焦文献1, 翟嫚嫚1, 陈兴鹏2, 贾卓2   

  1. 1 河南大学环境与规划学院, 开封 475001;
    2 兰州大学资源环境学院, 兰州 730040
  • 收稿日期:2014-03-21 修回日期:2014-04-23 出版日期:2014-06-18 发布日期:2014-06-06
  • 通讯作者: JIAO Wenxian. Email:wenxianjiao@gmail.com.

Changes in the Energy Consumption Carbon Footprint for Gansu Province

JIAO Wenxian1, ZHAI Manman1, CHEN Xingpeng2, JIA Zhuo2   

  1. 1 College of Environment and Planning, Henan University, Kaifeng 475001, China;
    2 College of Resources and Environment, Lanzhou University, Lanzhou 730040, China
  • Received:2014-03-21 Revised:2014-04-23 Online:2014-06-18 Published:2014-06-06
  • Contact: JIAO Wenxian. Email:wenxianjiao@gmail.com.
  • Supported by:

    National Natural Science Fund Program (40871061).

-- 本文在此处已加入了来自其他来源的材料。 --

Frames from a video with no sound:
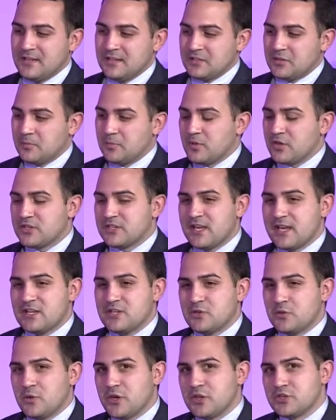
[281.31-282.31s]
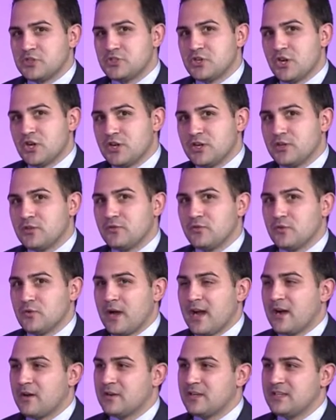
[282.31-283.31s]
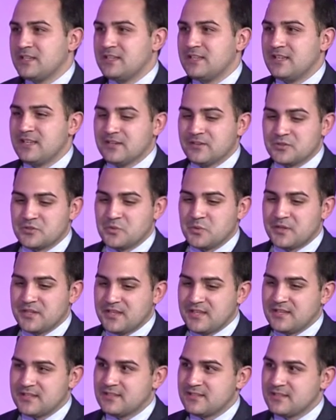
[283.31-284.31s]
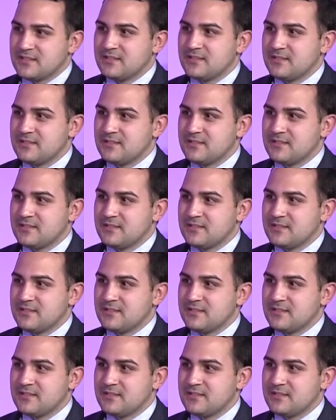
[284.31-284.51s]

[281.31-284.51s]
the book takes you on a journey through how he deals with this.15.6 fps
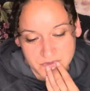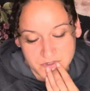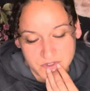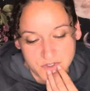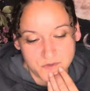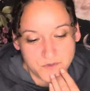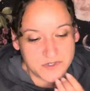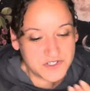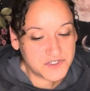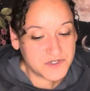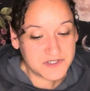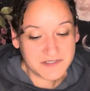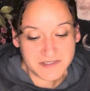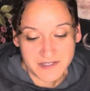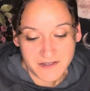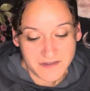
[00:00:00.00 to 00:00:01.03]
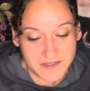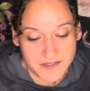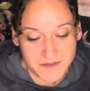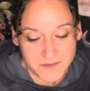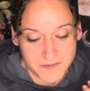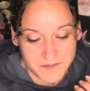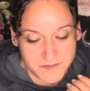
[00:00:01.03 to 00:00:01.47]
You wish you could tell
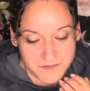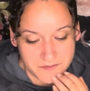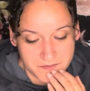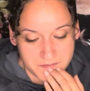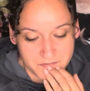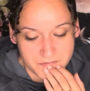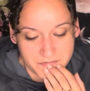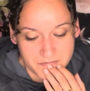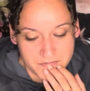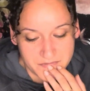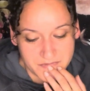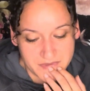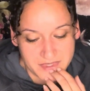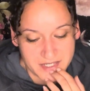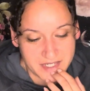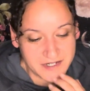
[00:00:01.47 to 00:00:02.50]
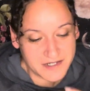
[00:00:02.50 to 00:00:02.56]
them. Knight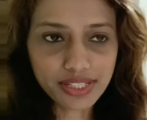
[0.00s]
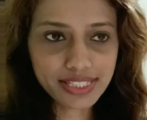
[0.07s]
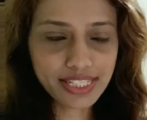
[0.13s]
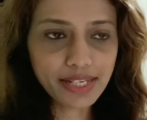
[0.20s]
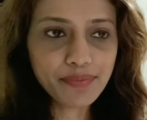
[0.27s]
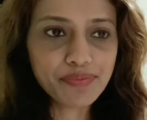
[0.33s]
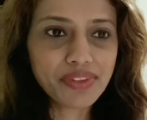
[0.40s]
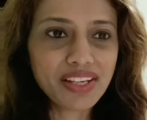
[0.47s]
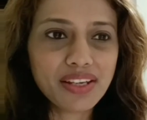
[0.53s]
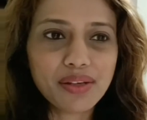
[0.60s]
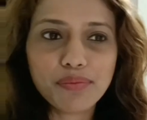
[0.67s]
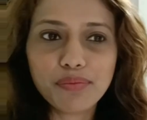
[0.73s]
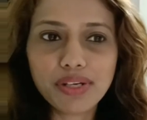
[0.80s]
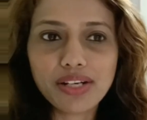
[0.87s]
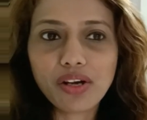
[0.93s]
quality
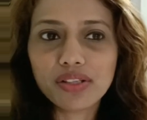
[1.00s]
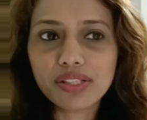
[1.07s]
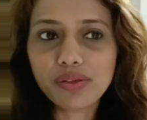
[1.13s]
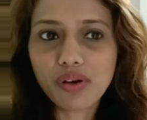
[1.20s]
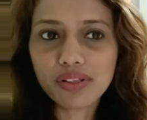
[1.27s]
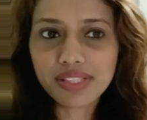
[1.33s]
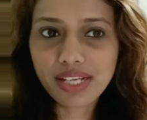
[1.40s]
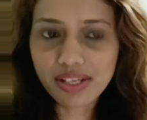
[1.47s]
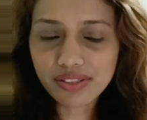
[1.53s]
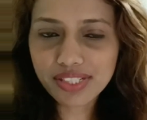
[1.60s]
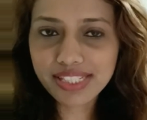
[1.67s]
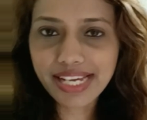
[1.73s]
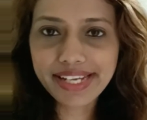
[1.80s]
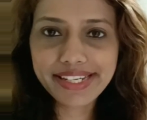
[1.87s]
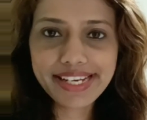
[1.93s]
but on the on
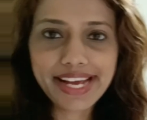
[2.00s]
the other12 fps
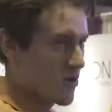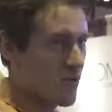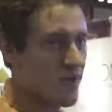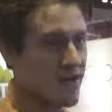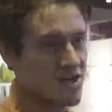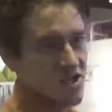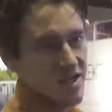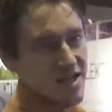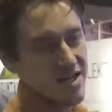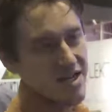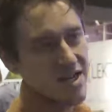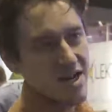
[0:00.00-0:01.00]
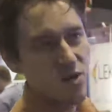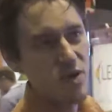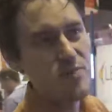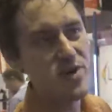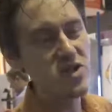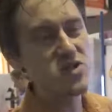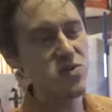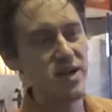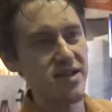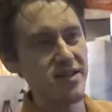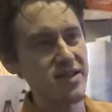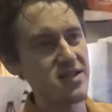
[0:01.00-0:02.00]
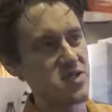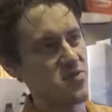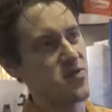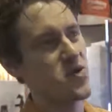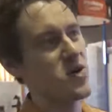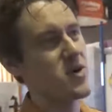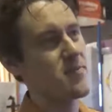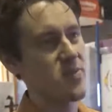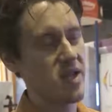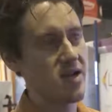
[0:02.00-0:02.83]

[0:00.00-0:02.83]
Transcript: We actually we built one of these for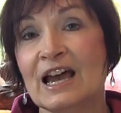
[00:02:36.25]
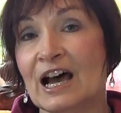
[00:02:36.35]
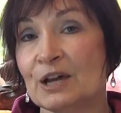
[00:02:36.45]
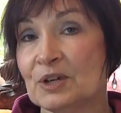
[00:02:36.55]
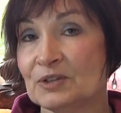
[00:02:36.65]

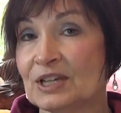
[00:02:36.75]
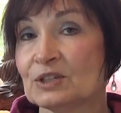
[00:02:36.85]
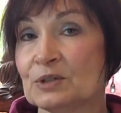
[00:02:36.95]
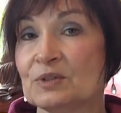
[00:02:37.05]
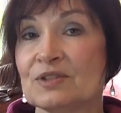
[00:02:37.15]
I'm not the
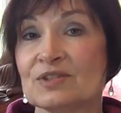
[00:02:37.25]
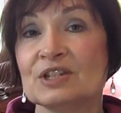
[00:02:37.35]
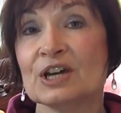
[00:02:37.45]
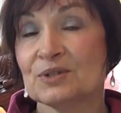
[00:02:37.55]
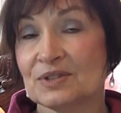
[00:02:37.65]
only one who's
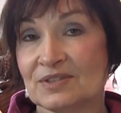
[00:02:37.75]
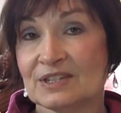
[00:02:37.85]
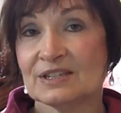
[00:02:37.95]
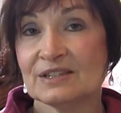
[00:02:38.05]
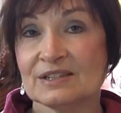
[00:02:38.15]
noticed this.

摘要: 能源消费是人类活动影响全球气候变化的主要行为之一,对能源消费导致的碳足迹进行研究具有重要意义。本文首先应用能源消费碳足迹的相关概念和方法,计算得到了甘肃省1990年-2009年的总碳足迹、各能源消费类型的碳足迹、碳足迹产值和碳足迹生态压力;然后利用STIRPAT模型进行岭回归函数拟合,探讨了经济增长与碳足迹之间的定量关系,并验证了环境库兹涅茨曲线的存在性;最后通过脱钩指数分析进一步研究了经济增长与碳足迹之间的动态变化关系。结果表明:碳足迹从1990年的每人0.091 ha上升为2009年的每人0.191 ha,呈现波动上升的趋势。各能源消费类型的碳足迹构成中,煤和石油占据了绝对地位,其中又以煤所占比重最大,石油次之,天然气所起的作用甚微。碳足迹产值由1990年的1.18万元 ha-1增加为2009年的2.51万元 ha-1,碳足迹生态压力也从1990年的0.10上升至2009年的0.24。人口和人均GDP是驱动碳足迹增长的主要因素,且回归分析和脱钩指数分析都表明经济增长与碳足迹之间存在环境库兹涅茨曲线。

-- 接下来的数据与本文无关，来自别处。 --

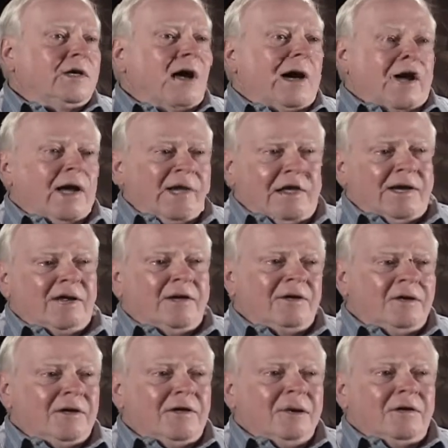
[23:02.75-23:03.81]
guy,
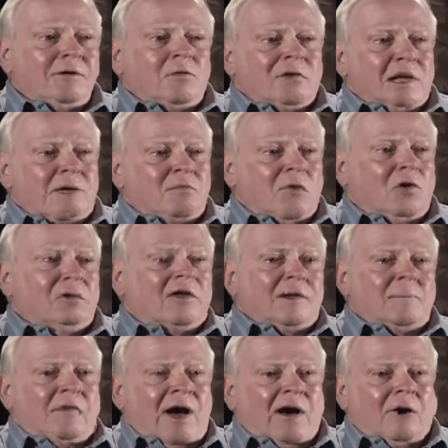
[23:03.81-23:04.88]
when they pulled
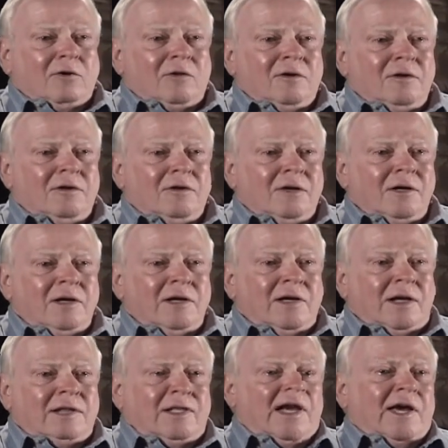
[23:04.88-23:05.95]
him out
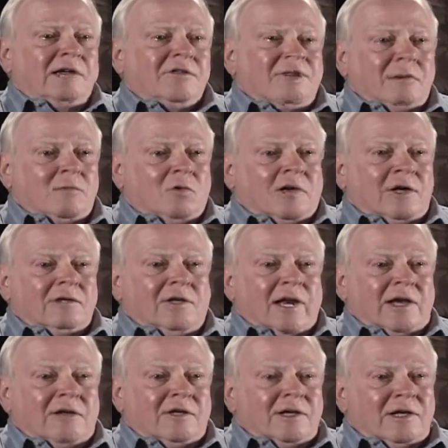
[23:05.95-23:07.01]
and they asked him what he'd
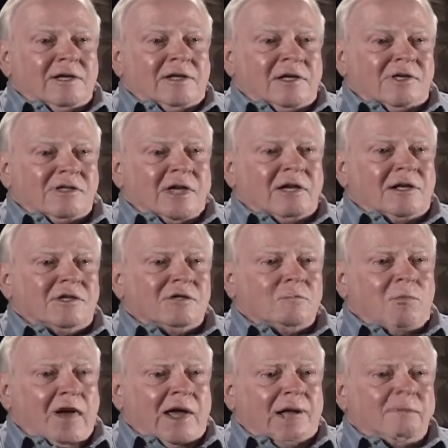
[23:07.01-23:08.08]
like to eat, he said a
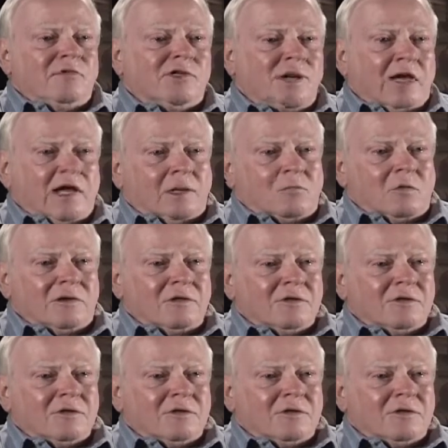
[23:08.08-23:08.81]
Spam sandwich.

关键词: 能源消费, 碳足迹, STIRPAT模型, 环境库兹涅茨曲线, 脱钩指数

Abstract: Energy consumption is one of the main human activities driving global climate change, and therefore research on the carbon footprint of energy consumption is of great significance. In this paper, concepts and methods relating to the carbon footprint of energy consumption were used to calculate total carbon footprint, carbon footprint of each type of energy, output value of the carbon footprint and its ecological pressure from 1990 to 2009 in Gansu Province, northwestern China. The ridge regression function within the STIRPAT model was applied to study the quantitative relationship between carbon footprint and economic growth and at the same time verify the existence of an Environmental Kuznets Curve. A decoupling index was introduced to further explore the dynamic relationship between economic growth and carbon footprint. We found that the total carbon footprint increased from 0.091 ha per capita in 1990 to 0.191 ha per capita in 2009 and followed a fluctuating rising trend. Coal and oil occupy the dominant position within the carbon footprint composition, while natural gas is of little effect. The output value of the carbon footprint increased from 11 800 CNY per ha in 1990 to 25 100 CNY per ha in 2009, representing an average annual growth rate of 4.1%. The ecological pressure intensity of the carbon footprint increased to 0.24 in 2009, and remains much lower than developed provinces Jiangsu and Shanghai, due to the vast area of woodland in Gansu. Development of a low-carbon economy in Gansu remains hindered by limited energy, a fragile ecological environment and irrational energy structure. Population and GDP per capita growth were the main factors driving the increasing carbon footprint; the impact of population is 3.47 times of that of per capita GDP. Regression analysis and decoupling index analysis have proved the existence of the Environmental Kuznets Curve for economic growth and carbon footprint, but 33 years are required to reach the inflection point.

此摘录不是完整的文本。